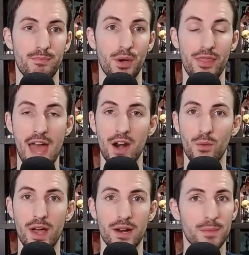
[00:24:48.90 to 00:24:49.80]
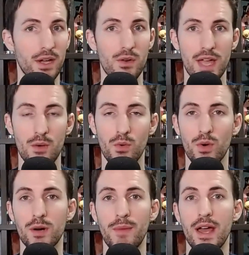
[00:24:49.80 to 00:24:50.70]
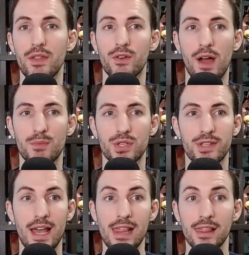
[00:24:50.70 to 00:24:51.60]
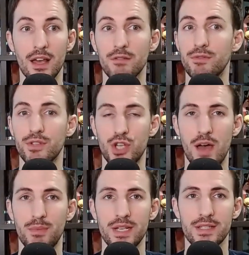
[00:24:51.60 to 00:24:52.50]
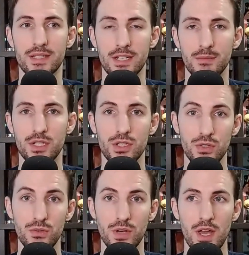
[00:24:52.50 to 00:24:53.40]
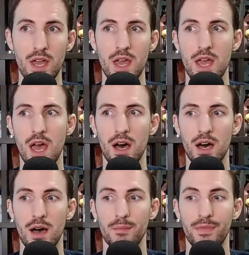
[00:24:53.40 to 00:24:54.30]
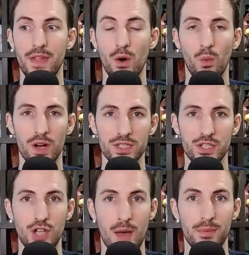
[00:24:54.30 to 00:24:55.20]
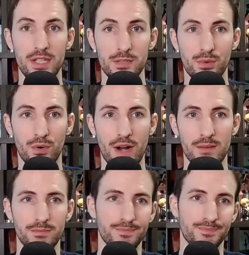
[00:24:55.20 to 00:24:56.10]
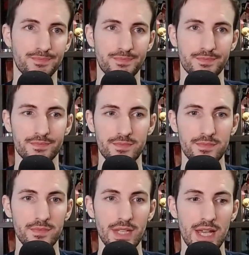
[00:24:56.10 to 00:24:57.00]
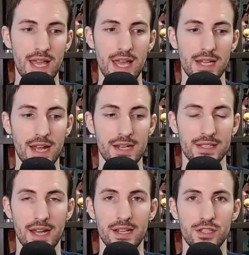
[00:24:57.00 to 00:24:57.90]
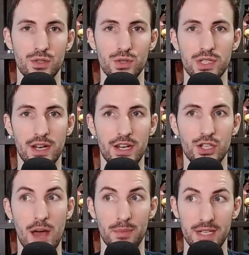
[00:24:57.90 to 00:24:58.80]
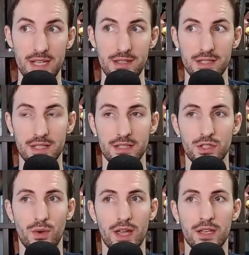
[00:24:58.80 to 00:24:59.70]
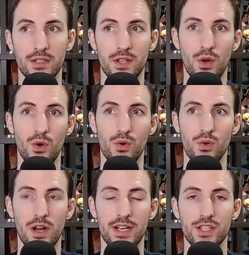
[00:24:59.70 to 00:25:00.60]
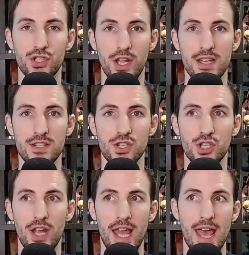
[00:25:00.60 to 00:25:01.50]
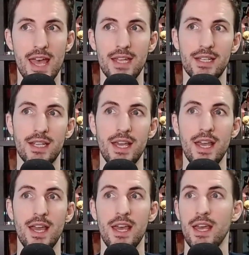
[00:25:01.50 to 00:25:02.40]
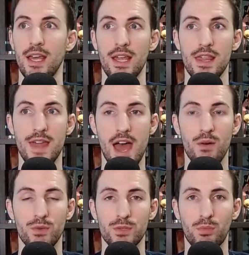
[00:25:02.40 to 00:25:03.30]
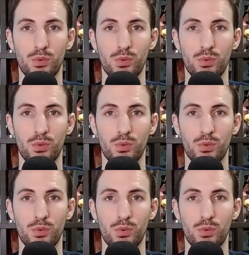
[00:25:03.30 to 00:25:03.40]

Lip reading: put that away, and I'm like, okay, well, what are my other options? I love Japanese cinema too. There was a Japanese program and I decided to study Japanese so I could go on exchange. And that was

+ + +

**Description of the task:**
Print every entry above verbatim but drop the images.

**Response to the exercise:**
[00:24:48.90 to 00:24:49.80]
[00:24:49.80 to 00:24:50.70]
[00:24:50.70 to 00:24:51.60]
[00:24:51.60 to 00:24:52.50]
[00:24:52.50 to 00:24:53.40]
[00:24:53.40 to 00:24:54.30]
[00:24:54.30 to 00:24:55.20]
[00:24:55.20 to 00:24:56.10]
[00:24:56.10 to 00:24:57.00]
[00:24:57.00 to 00:24:57.90]
[00:24:57.90 to 00:24:58.80]
[00:24:58.80 to 00:24:59.70]
[00:24:59.70 to 00:25:00.60]
[00:25:00.60 to 00:25:01.50]
[00:25:01.50 to 00:25:02.40]
[00:25:02.40 to 00:25:03.30]
[00:25:03.30 to 00:25:03.40]

Lip reading: put that away, and I'm like, okay, well, what are my other options? I love Japanese cinema too. There was a Japanese program and I decided to study Japanese so I could go on exchange. And that was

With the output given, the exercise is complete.